- Opening Delimiter -

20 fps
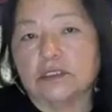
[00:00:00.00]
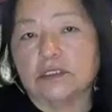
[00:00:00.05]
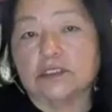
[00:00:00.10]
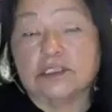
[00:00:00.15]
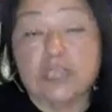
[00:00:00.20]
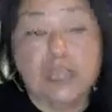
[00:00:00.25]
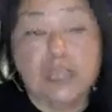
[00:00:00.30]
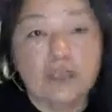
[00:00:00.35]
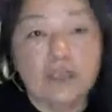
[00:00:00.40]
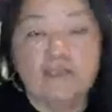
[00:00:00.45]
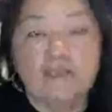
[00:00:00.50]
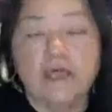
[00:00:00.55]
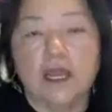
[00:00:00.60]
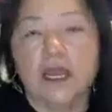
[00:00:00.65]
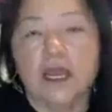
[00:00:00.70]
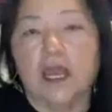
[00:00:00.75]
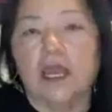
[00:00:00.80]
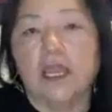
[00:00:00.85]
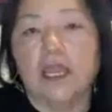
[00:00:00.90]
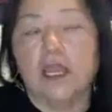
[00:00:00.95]
say
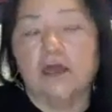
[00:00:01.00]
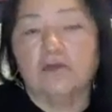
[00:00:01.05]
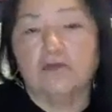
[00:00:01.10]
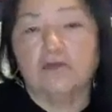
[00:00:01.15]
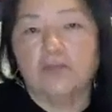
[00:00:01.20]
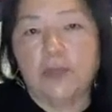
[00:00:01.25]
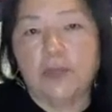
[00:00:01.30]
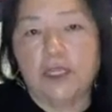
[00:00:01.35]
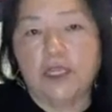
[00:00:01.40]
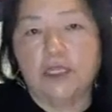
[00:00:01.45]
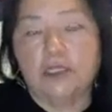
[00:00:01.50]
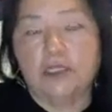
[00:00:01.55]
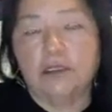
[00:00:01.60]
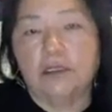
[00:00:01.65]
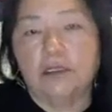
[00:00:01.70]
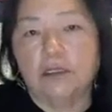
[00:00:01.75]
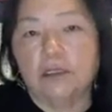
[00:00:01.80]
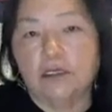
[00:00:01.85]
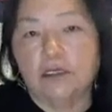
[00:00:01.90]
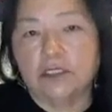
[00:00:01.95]
that I have been
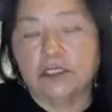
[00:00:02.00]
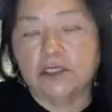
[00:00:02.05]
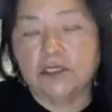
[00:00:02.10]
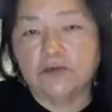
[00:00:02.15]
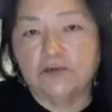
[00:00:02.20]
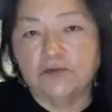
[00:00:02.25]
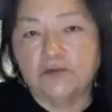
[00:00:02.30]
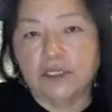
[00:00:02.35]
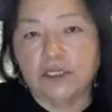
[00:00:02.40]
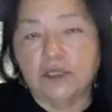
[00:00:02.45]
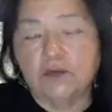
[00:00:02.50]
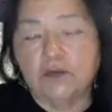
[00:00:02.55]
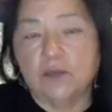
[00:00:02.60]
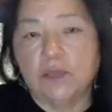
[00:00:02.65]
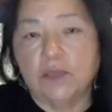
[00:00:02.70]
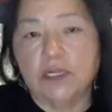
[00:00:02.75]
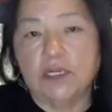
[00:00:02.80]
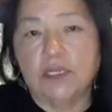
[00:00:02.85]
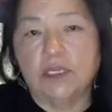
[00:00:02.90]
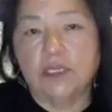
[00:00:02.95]
gifted
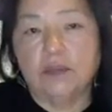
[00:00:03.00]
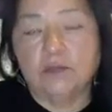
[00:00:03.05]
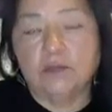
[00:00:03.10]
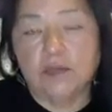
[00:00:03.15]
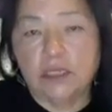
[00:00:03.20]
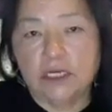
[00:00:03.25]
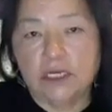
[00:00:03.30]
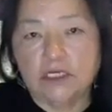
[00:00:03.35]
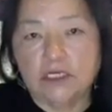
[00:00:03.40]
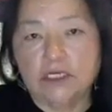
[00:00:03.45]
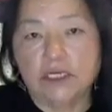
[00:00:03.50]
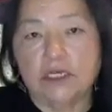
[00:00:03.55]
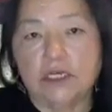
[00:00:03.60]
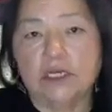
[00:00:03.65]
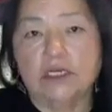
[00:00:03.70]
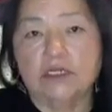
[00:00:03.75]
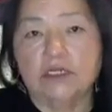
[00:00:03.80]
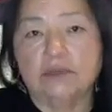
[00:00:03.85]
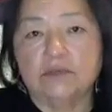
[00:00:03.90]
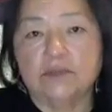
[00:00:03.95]
many, many
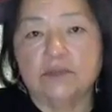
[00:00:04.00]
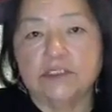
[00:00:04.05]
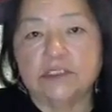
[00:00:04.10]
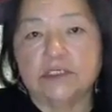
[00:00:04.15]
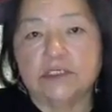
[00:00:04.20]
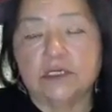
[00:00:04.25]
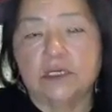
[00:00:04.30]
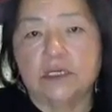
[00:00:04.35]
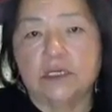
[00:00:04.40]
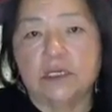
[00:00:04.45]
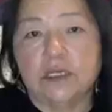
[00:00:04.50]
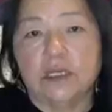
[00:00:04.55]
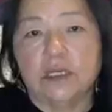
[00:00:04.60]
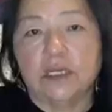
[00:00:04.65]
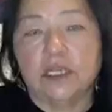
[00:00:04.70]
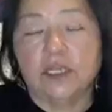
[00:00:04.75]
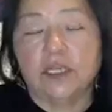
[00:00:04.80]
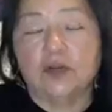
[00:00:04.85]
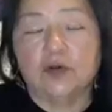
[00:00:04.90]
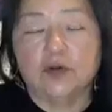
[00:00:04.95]
times
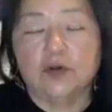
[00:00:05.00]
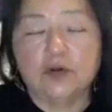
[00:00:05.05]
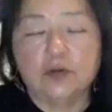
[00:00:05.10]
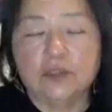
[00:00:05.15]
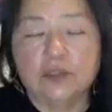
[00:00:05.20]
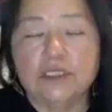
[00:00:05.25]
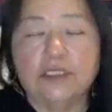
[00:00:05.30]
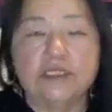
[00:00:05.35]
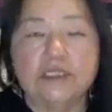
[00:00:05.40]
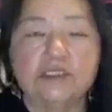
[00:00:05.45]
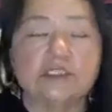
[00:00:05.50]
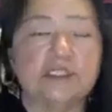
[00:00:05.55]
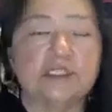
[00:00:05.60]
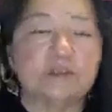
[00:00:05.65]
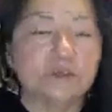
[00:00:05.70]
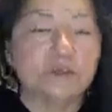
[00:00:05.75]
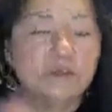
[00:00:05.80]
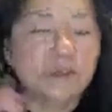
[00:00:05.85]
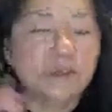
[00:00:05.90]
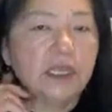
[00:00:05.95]
and heard this
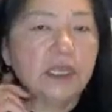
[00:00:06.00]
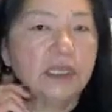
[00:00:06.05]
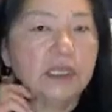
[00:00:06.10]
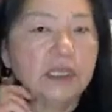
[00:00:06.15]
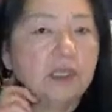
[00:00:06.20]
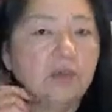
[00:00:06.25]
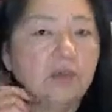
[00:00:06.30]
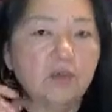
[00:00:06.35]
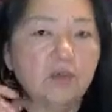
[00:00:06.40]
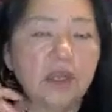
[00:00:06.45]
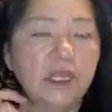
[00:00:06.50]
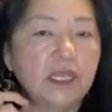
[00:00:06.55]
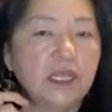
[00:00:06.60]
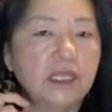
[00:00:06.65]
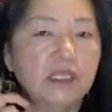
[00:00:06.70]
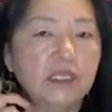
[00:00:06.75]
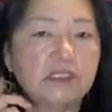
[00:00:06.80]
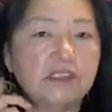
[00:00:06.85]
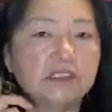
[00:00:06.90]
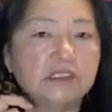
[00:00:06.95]
in many
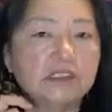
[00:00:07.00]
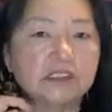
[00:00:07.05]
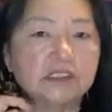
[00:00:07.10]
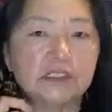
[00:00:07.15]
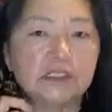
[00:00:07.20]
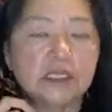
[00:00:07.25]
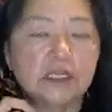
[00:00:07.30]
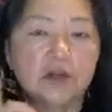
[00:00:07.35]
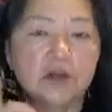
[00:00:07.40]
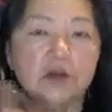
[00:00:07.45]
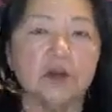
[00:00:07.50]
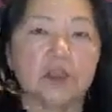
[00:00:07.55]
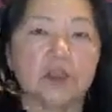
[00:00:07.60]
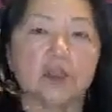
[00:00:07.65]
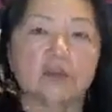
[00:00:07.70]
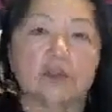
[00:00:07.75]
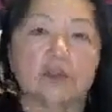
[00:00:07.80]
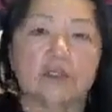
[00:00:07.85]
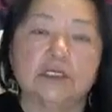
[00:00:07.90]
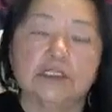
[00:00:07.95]
ways in our
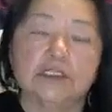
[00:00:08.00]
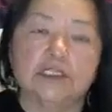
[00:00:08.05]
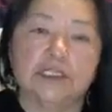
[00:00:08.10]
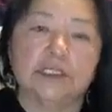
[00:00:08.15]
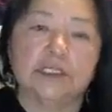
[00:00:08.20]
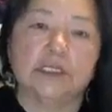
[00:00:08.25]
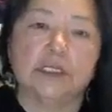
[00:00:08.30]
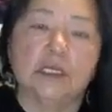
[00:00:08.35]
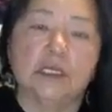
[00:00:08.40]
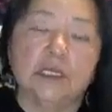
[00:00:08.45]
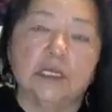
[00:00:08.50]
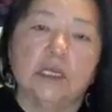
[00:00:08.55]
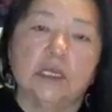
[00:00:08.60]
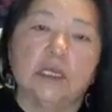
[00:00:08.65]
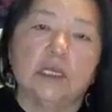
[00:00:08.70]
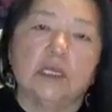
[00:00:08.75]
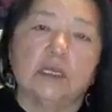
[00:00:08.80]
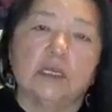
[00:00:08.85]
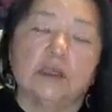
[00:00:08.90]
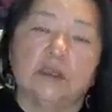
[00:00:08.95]
community,
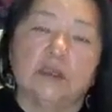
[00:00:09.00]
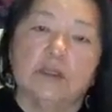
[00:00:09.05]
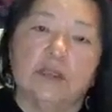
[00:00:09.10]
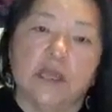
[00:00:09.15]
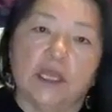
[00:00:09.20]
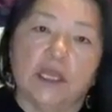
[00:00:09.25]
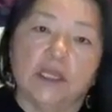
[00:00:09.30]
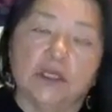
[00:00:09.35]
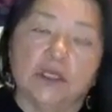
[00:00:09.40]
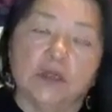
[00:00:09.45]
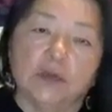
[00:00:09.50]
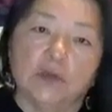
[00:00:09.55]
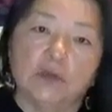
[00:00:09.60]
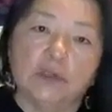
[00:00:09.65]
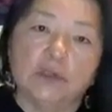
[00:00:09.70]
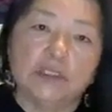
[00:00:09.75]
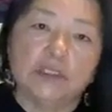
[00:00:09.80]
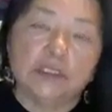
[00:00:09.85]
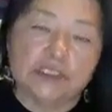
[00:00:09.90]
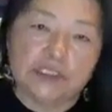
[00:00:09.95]
that
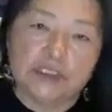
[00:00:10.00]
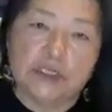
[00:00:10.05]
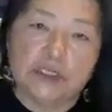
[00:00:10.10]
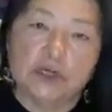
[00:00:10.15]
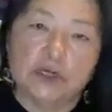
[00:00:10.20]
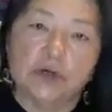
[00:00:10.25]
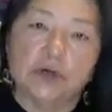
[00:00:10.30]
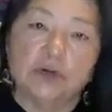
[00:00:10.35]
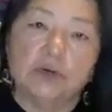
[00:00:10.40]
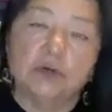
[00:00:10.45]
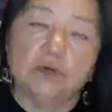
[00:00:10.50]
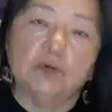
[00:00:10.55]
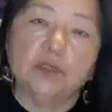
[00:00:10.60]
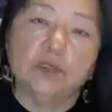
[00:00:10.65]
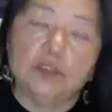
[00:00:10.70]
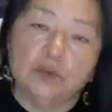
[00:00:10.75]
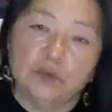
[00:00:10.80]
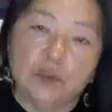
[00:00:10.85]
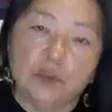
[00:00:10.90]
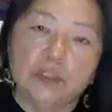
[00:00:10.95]
when
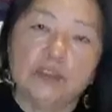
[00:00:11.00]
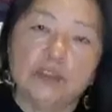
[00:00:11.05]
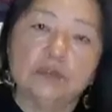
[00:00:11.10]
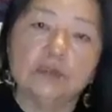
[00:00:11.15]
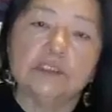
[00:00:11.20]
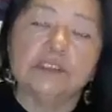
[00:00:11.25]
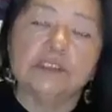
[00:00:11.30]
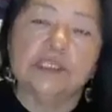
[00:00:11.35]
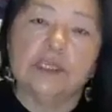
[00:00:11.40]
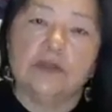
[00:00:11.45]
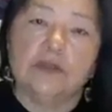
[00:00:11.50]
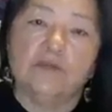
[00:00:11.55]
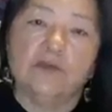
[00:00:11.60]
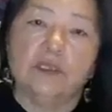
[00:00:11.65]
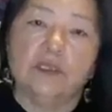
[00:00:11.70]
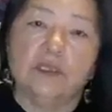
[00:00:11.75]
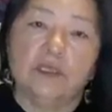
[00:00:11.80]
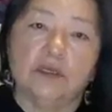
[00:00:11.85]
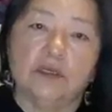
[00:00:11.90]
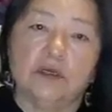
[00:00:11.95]
the winter is
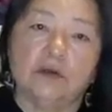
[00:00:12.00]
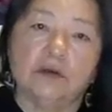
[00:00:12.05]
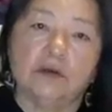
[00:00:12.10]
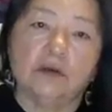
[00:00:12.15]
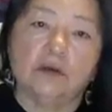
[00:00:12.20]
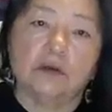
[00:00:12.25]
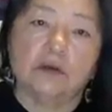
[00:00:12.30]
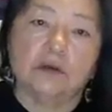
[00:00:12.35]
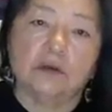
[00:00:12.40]
heavy here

- Closing Delimiter -

### Directions for this task
Could you set down every entry again exactly as written, leaving out any pictures?

### Answer section
20 fps
[00:00:00.00]
[00:00:00.05]
[00:00:00.10]
[00:00:00.15]
[00:00:00.20]
[00:00:00.25]
[00:00:00.30]
[00:00:00.35]
[00:00:00.40]
[00:00:00.45]
[00:00:00.50]
[00:00:00.55]
[00:00:00.60]
[00:00:00.65]
[00:00:00.70]
[00:00:00.75]
[00:00:00.80]
[00:00:00.85]
[00:00:00.90]
[00:00:00.95]
say
[00:00:01.00]
[00:00:01.05]
[00:00:01.10]
[00:00:01.15]
[00:00:01.20]
[00:00:01.25]
[00:00:01.30]
[00:00:01.35]
[00:00:01.40]
[00:00:01.45]
[00:00:01.50]
[00:00:01.55]
[00:00:01.60]
[00:00:01.65]
[00:00:01.70]
[00:00:01.75]
[00:00:01.80]
[00:00:01.85]
[00:00:01.90]
[00:00:01.95]
that I have been
[00:00:02.00]
[00:00:02.05]
[00:00:02.10]
[00:00:02.15]
[00:00:02.20]
[00:00:02.25]
[00:00:02.30]
[00:00:02.35]
[00:00:02.40]
[00:00:02.45]
[00:00:02.50]
[00:00:02.55]
[00:00:02.60]
[00:00:02.65]
[00:00:02.70]
[00:00:02.75]
[00:00:02.80]
[00:00:02.85]
[00:00:02.90]
[00:00:02.95]
gifted
[00:00:03.00]
[00:00:03.05]
[00:00:03.10]
[00:00:03.15]
[00:00:03.20]
[00:00:03.25]
[00:00:03.30]
[00:00:03.35]
[00:00:03.40]
[00:00:03.45]
[00:00:03.50]
[00:00:03.55]
[00:00:03.60]
[00:00:03.65]
[00:00:03.70]
[00:00:03.75]
[00:00:03.80]
[00:00:03.85]
[00:00:03.90]
[00:00:03.95]
many, many
[00:00:04.00]
[00:00:04.05]
[00:00:04.10]
[00:00:04.15]
[00:00:04.20]
[00:00:04.25]
[00:00:04.30]
[00:00:04.35]
[00:00:04.40]
[00:00:04.45]
[00:00:04.50]
[00:00:04.55]
[00:00:04.60]
[00:00:04.65]
[00:00:04.70]
[00:00:04.75]
[00:00:04.80]
[00:00:04.85]
[00:00:04.90]
[00:00:04.95]
times
[00:00:05.00]
[00:00:05.05]
[00:00:05.10]
[00:00:05.15]
[00:00:05.20]
[00:00:05.25]
[00:00:05.30]
[00:00:05.35]
[00:00:05.40]
[00:00:05.45]
[00:00:05.50]
[00:00:05.55]
[00:00:05.60]
[00:00:05.65]
[00:00:05.70]
[00:00:05.75]
[00:00:05.80]
[00:00:05.85]
[00:00:05.90]
[00:00:05.95]
and heard this
[00:00:06.00]
[00:00:06.05]
[00:00:06.10]
[00:00:06.15]
[00:00:06.20]
[00:00:06.25]
[00:00:06.30]
[00:00:06.35]
[00:00:06.40]
[00:00:06.45]
[00:00:06.50]
[00:00:06.55]
[00:00:06.60]
[00:00:06.65]
[00:00:06.70]
[00:00:06.75]
[00:00:06.80]
[00:00:06.85]
[00:00:06.90]
[00:00:06.95]
in many
[00:00:07.00]
[00:00:07.05]
[00:00:07.10]
[00:00:07.15]
[00:00:07.20]
[00:00:07.25]
[00:00:07.30]
[00:00:07.35]
[00:00:07.40]
[00:00:07.45]
[00:00:07.50]
[00:00:07.55]
[00:00:07.60]
[00:00:07.65]
[00:00:07.70]
[00:00:07.75]
[00:00:07.80]
[00:00:07.85]
[00:00:07.90]
[00:00:07.95]
ways in our
[00:00:08.00]
[00:00:08.05]
[00:00:08.10]
[00:00:08.15]
[00:00:08.20]
[00:00:08.25]
[00:00:08.30]
[00:00:08.35]
[00:00:08.40]
[00:00:08.45]
[00:00:08.50]
[00:00:08.55]
[00:00:08.60]
[00:00:08.65]
[00:00:08.70]
[00:00:08.75]
[00:00:08.80]
[00:00:08.85]
[00:00:08.90]
[00:00:08.95]
community,
[00:00:09.00]
[00:00:09.05]
[00:00:09.10]
[00:00:09.15]
[00:00:09.20]
[00:00:09.25]
[00:00:09.30]
[00:00:09.35]
[00:00:09.40]
[00:00:09.45]
[00:00:09.50]
[00:00:09.55]
[00:00:09.60]
[00:00:09.65]
[00:00:09.70]
[00:00:09.75]
[00:00:09.80]
[00:00:09.85]
[00:00:09.90]
[00:00:09.95]
that
[00:00:10.00]
[00:00:10.05]
[00:00:10.10]
[00:00:10.15]
[00:00:10.20]
[00:00:10.25]
[00:00:10.30]
[00:00:10.35]
[00:00:10.40]
[00:00:10.45]
[00:00:10.50]
[00:00:10.55]
[00:00:10.60]
[00:00:10.65]
[00:00:10.70]
[00:00:10.75]
[00:00:10.80]
[00:00:10.85]
[00:00:10.90]
[00:00:10.95]
when
[00:00:11.00]
[00:00:11.05]
[00:00:11.10]
[00:00:11.15]
[00:00:11.20]
[00:00:11.25]
[00:00:11.30]
[00:00:11.35]
[00:00:11.40]
[00:00:11.45]
[00:00:11.50]
[00:00:11.55]
[00:00:11.60]
[00:00:11.65]
[00:00:11.70]
[00:00:11.75]
[00:00:11.80]
[00:00:11.85]
[00:00:11.90]
[00:00:11.95]
the winter is
[00:00:12.00]
[00:00:12.05]
[00:00:12.10]
[00:00:12.15]
[00:00:12.20]
[00:00:12.25]
[00:00:12.30]
[00:00:12.35]
[00:00:12.40]
heavy here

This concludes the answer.